本網(wǎng)訊(陳漢臨) 去年八月,我和同事老陳、老羅、老黃四人自駕從武漢出發(fā),向著瑞金而去。老陳、老羅、老黃和我,四個老者竟也學(xué)起青少年的模樣,要重走那長征路。老陳73歲,年紀(jì)最大,我67歲也算最小的了。
車子在高速上疾馳,窗外的風(fēng)景如流水般掠過。老陳忽然道:"當(dāng)年紅軍哪有這般好路走?"老羅便笑:"他們連鞋子都未必有,不談汽車了。"我望著窗外,想象著八十多年前的那支隊伍,衣衫襤褸,步履蹣跚,卻偏要從這南方的紅土地一直走到北方的黃土高原去。
瑞金城如今已頗繁華,游人如織。我們在"紅井"旁駐足,見那井水依然清澈。一個戴紅領(lǐng)巾的小學(xué)生正給游客講解當(dāng)年毛主席挖井的故事,聲音稚嫩卻極認(rèn)真。老陳蹲下身,掬一捧水喝了,忽而淚下。問他為何,他只搖頭不答。我想,大約是這水太涼,激出了他的淚罷。

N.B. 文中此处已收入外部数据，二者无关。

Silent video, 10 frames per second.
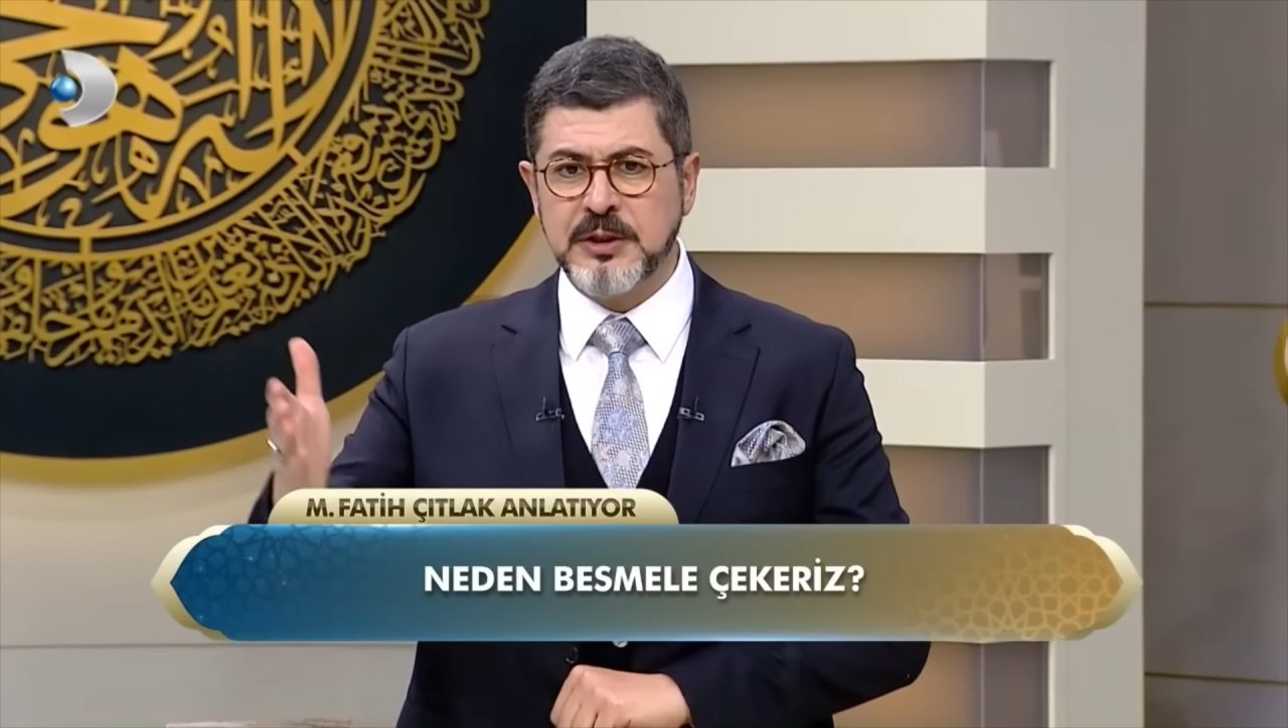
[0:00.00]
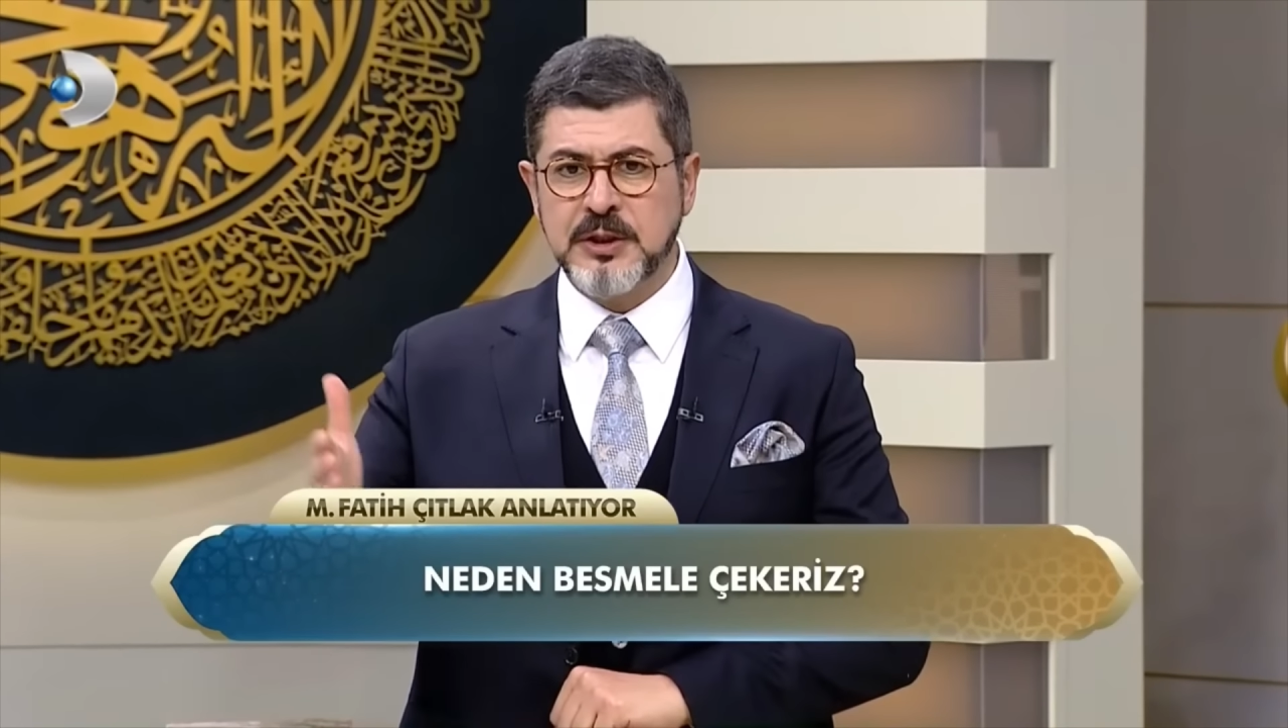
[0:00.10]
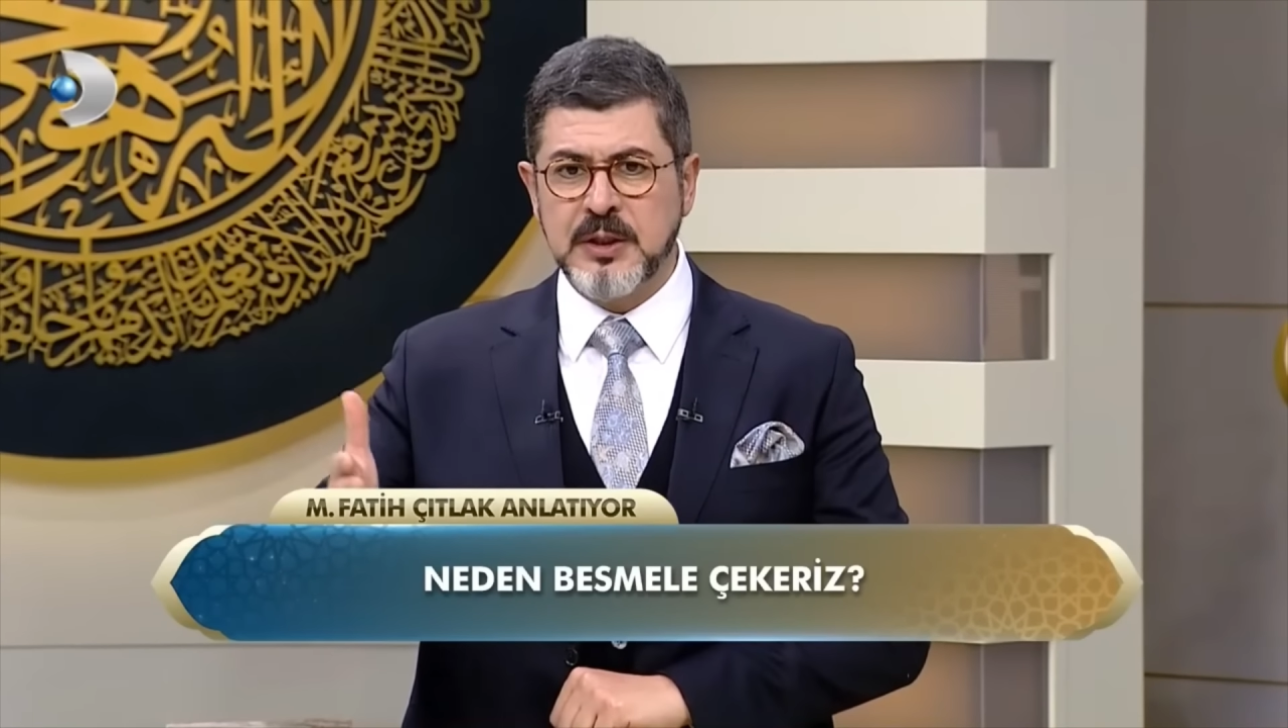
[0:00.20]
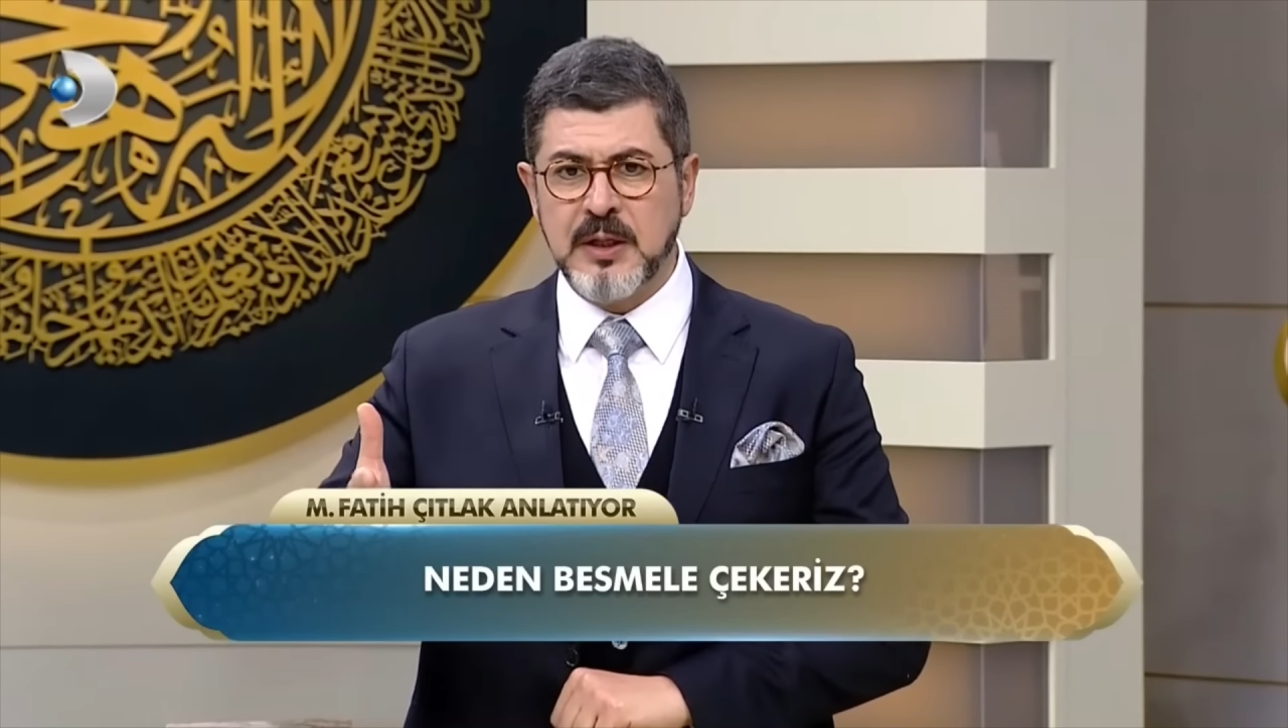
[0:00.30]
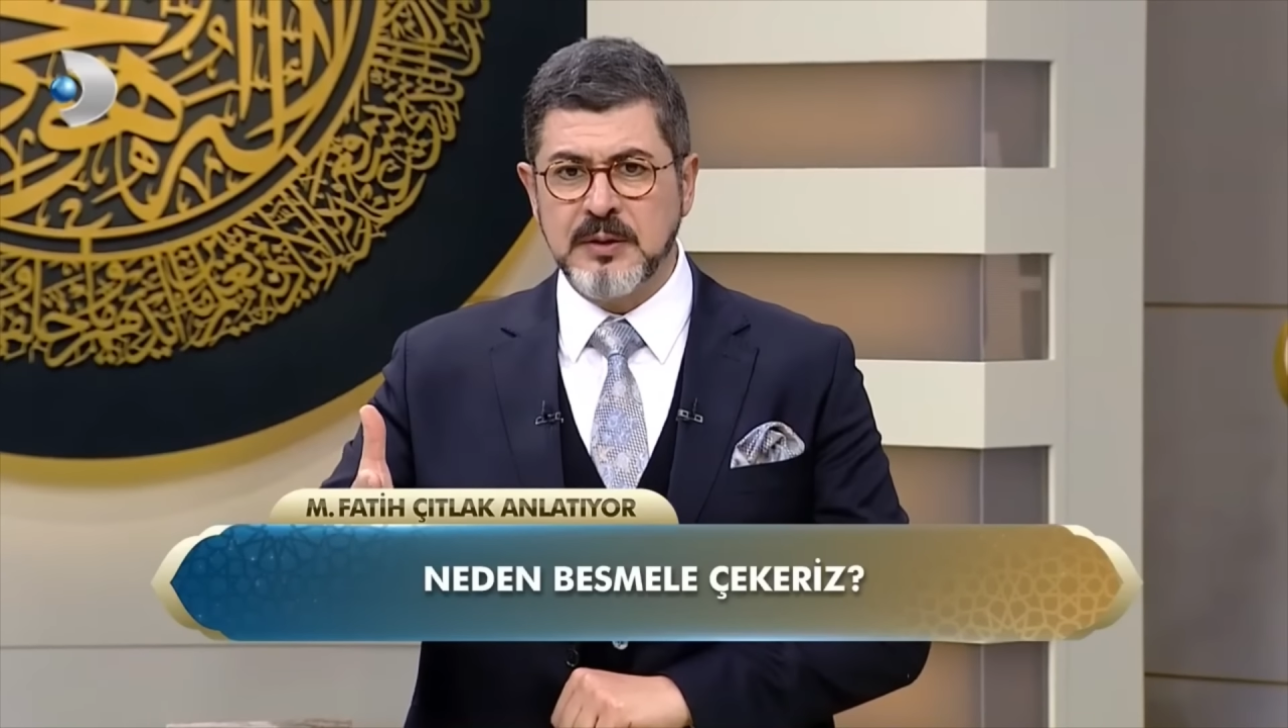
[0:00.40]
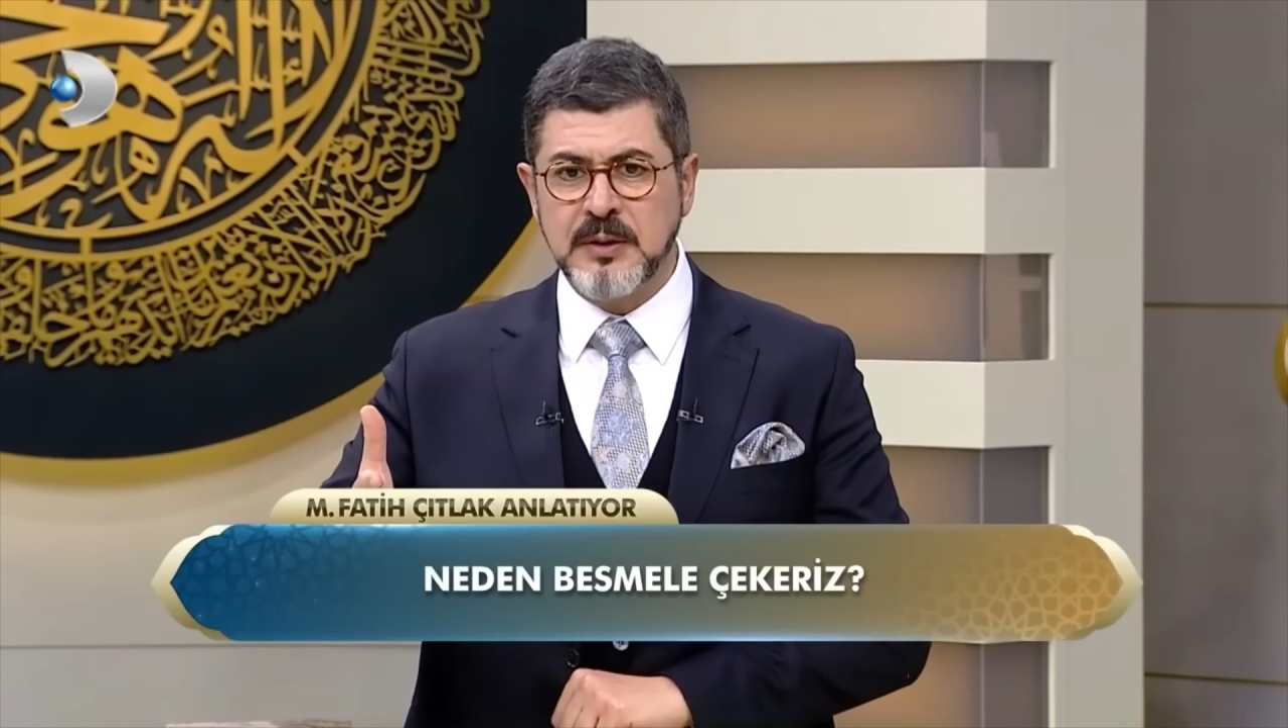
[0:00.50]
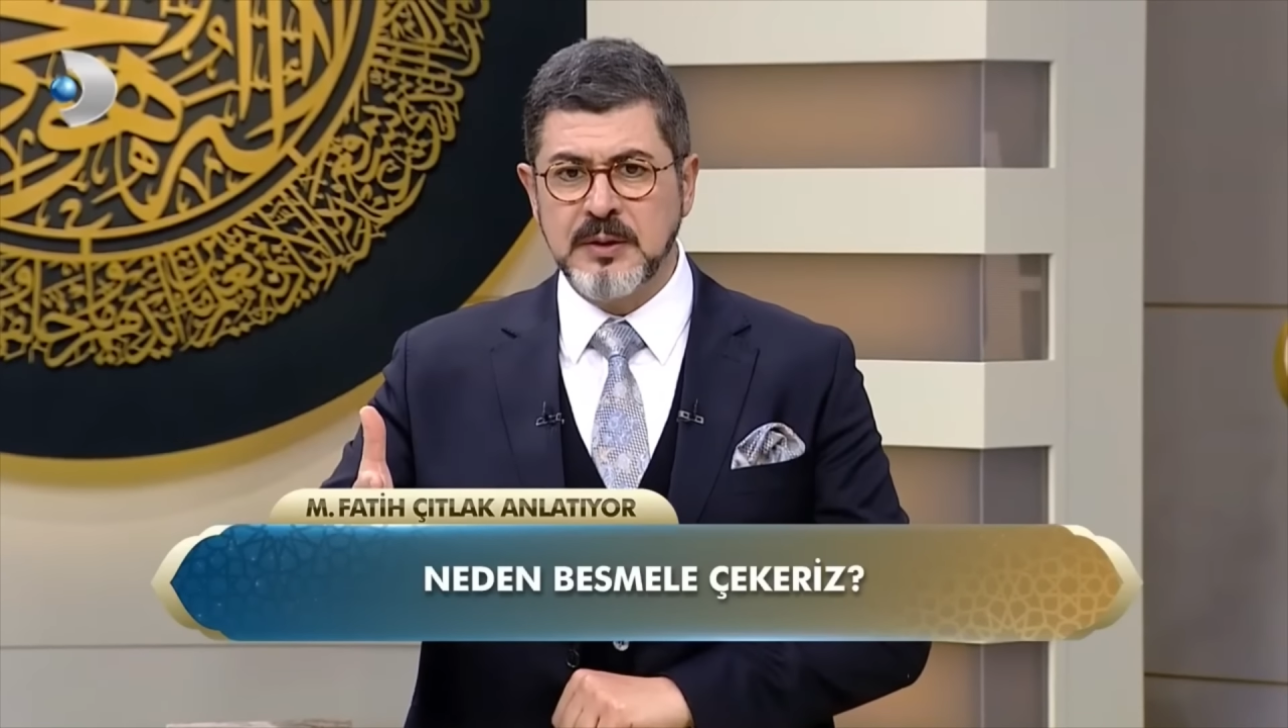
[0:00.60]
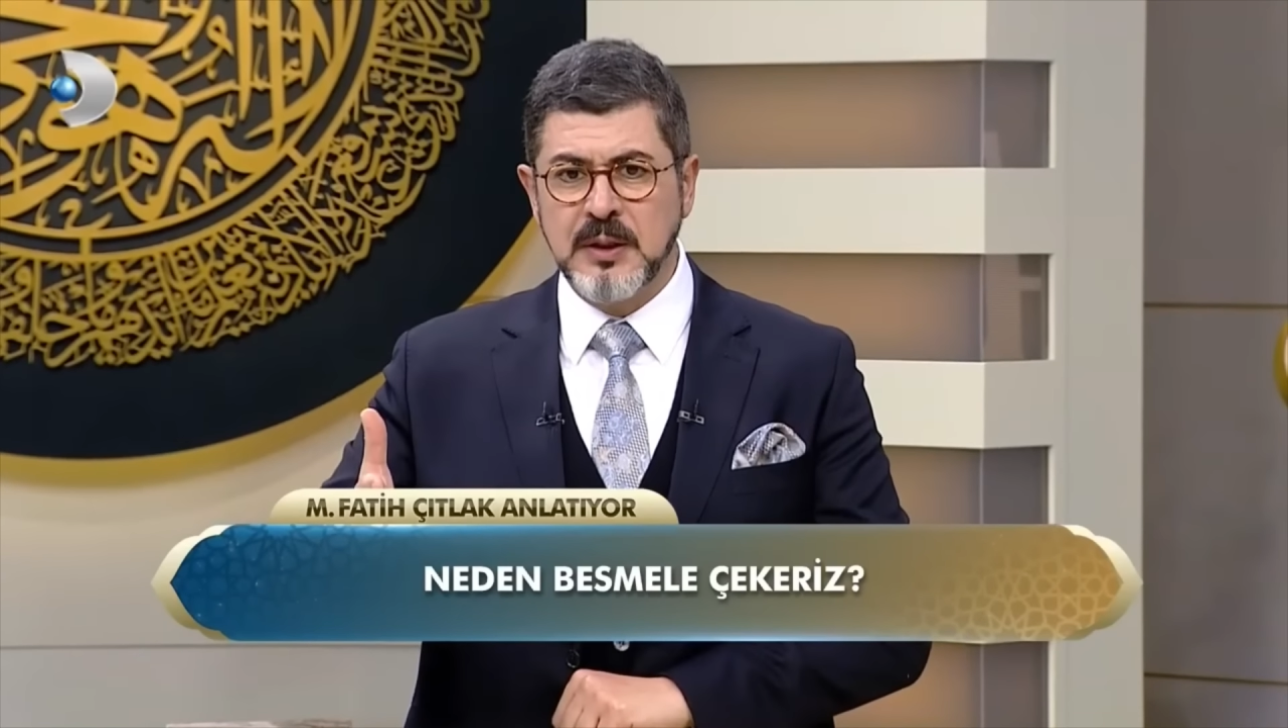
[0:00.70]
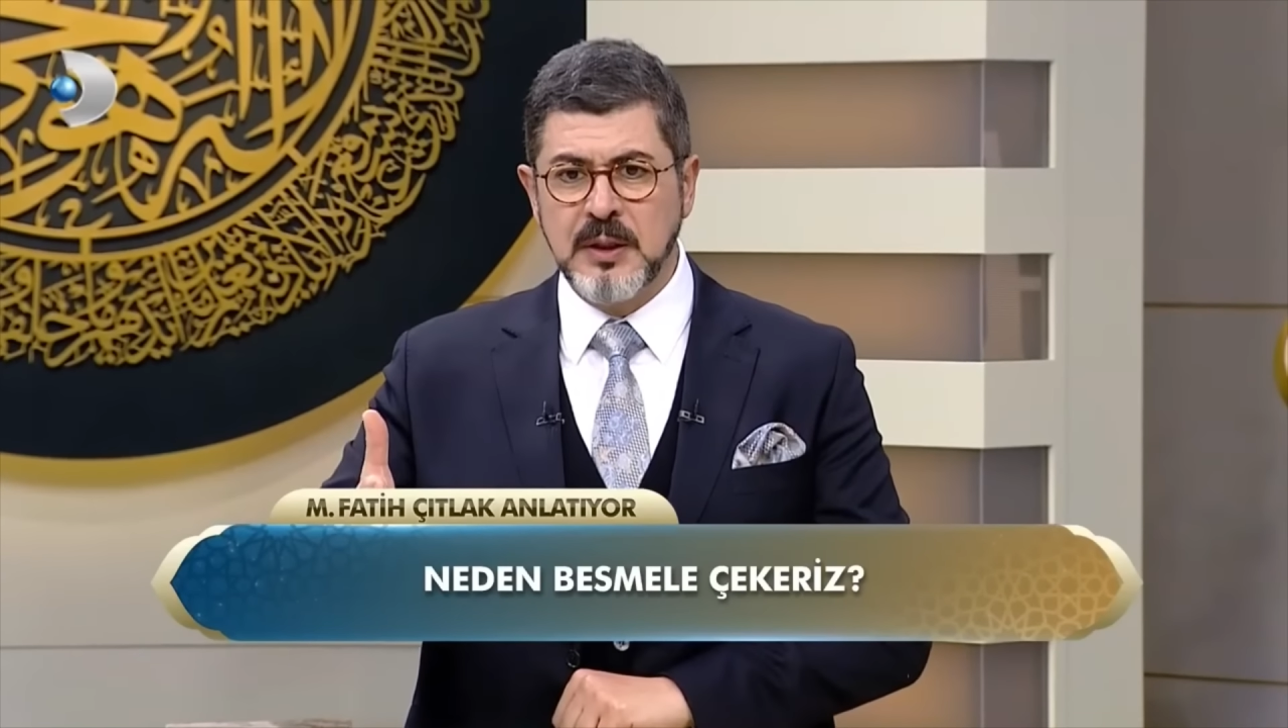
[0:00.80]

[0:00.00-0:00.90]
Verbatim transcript: çıkartır.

離了瑞金,一路向西。山路漸漸崎嶇,車子不時顛簸。過湘江時,正值黃昏,江水碧綠。當(dāng)年那場慘烈的湘江戰(zhàn)役,江水三日赤紅。我們下車默立,忽見一老者拄杖而來,問我們在看什么。答曰看湘江。老者點(diǎn)頭,用濃重的方言道:"這水底下,睡著好多人哩。"言罷自去,背影佝僂如問號。可不是嗎,紅軍從于都出發(fā)號稱8萬余人,湘江一役,僅剩3.4萬人,可謂血染湘江。當(dāng)?shù)厝苏f十年不喝湘江水,八年不吃湘江魚
入貴州境,山勢愈險。至婁山關(guān),霧氣彌漫,十步之外不見人影。我們棄車步行,石階濕滑,須互相攙扶。老羅氣喘如牛,道:"當(dāng)年紅軍背著輜重,還要打仗,如何過得去?"無人能答,唯有霧氣沉默地包圍著我們。

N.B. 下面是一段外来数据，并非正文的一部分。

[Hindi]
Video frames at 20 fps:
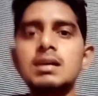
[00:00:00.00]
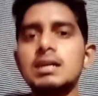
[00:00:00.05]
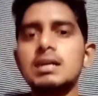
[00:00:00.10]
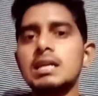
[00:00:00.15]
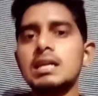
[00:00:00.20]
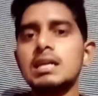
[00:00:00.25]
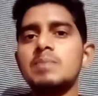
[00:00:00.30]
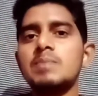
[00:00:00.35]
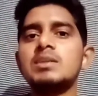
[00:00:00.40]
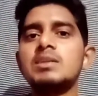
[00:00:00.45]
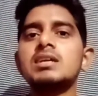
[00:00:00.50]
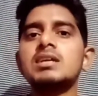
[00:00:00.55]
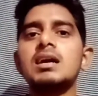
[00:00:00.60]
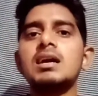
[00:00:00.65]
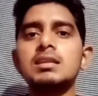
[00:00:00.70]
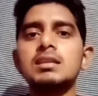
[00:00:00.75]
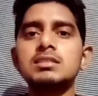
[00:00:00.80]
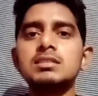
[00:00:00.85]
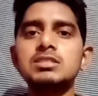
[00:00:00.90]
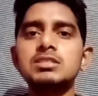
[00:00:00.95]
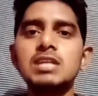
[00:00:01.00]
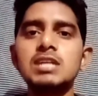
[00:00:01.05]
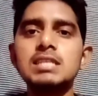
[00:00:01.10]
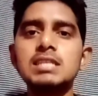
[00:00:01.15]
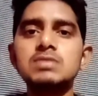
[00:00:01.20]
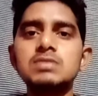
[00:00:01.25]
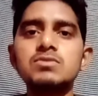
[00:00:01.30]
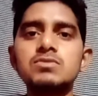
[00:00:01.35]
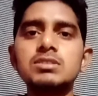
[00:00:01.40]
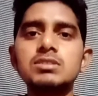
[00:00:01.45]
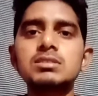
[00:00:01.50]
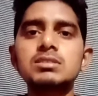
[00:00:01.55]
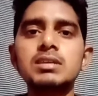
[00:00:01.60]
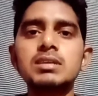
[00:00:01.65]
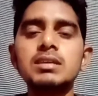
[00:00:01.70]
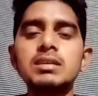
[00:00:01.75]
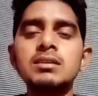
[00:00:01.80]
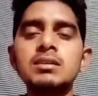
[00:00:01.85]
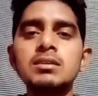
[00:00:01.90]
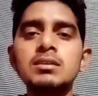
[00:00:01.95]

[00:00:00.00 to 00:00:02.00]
अगर आप अट्ठारह से चालीस वर्ष के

在遵義會議舊址,游人爭相拍照。我獨(dú)坐一旁長凳,看那灰磚小樓,想它如何承載了歷史的轉(zhuǎn)折。一個賣煮玉米的老嫗挨近,問我要不要吃。買了她的玉米,順便問她可知這樓里發(fā)生過什么。她咧嘴一笑,露出稀疏的牙齒:"曉得哩,毛主席在這里坐了正位子嘛。"她大約天天在此賣玉米,聽游客說了千百遍這故事。
過雪山草地時,我們已疲憊不堪。高原反應(yīng)令老陳頭痛欲裂,老羅嘴唇青紫。車子陷在泥濘中,我們下來推車,濺得滿身泥漿。忽然想起那些永遠(yuǎn)留在草地的年輕生命,他們可曾想過八十年后會有四個閑人駕著鐵殼子來"體驗(yàn)"他們的苦難?一念及此,不禁汗顏。

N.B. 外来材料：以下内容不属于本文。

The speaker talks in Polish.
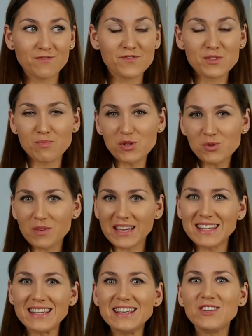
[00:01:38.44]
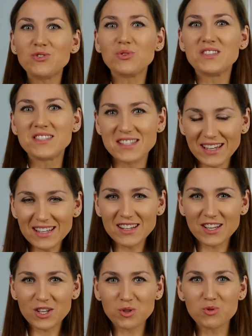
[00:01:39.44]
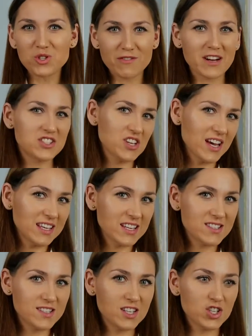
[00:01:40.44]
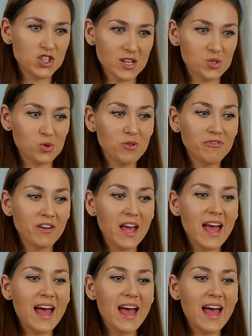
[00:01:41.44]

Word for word: w sposób taki intuicyjny używać angielskich czasów,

六盤山上,風(fēng)大得幾乎站不住腳。我們展開一面紅旗拍照,旗面被風(fēng)扯得筆直,獵獵作響。遠(yuǎn)處有牧羊人趕著羊群經(jīng)過,對我們的舉動投來漠然一瞥。他的祖父或曾見過真正的紅軍經(jīng)過,那支疲憊不堪卻眼神堅定的隊伍。
終于到了延安,寶塔山在夕陽中如剪影。我們四人站在延河邊,一時無話。十九天,八千里路,我們沿著當(dāng)年紅軍走過的足跡,駐足長征史上三十多個重要節(jié)點(diǎn),但是我們不過走了個形式,卻已筋疲力盡。而當(dāng)年那些人,走了兩年,兩萬五千里,前有堵截,后有追兵,腹中饑餓,身上寒冷,卻硬是走到了這里,又從這里走到了北京。
回程的路上,老陳忽然說:"我們到底為什么要重走長征路?"老羅答:"大約是怕忘記吧。"我想,忘記什么呢?忘記那些死去的人?忘記那段艱苦的歲月?抑或是忘記我們自己從何處來,要向何處去?
車在高速路上風(fēng)馳電掣。我閉上眼睛,看見一支隊伍在崇山峻嶺間蜿蜒前行,紅旗雖破,依舊招展。
走一遭長征路,方知我們今日所行之路,皆由前人血汗鋪就。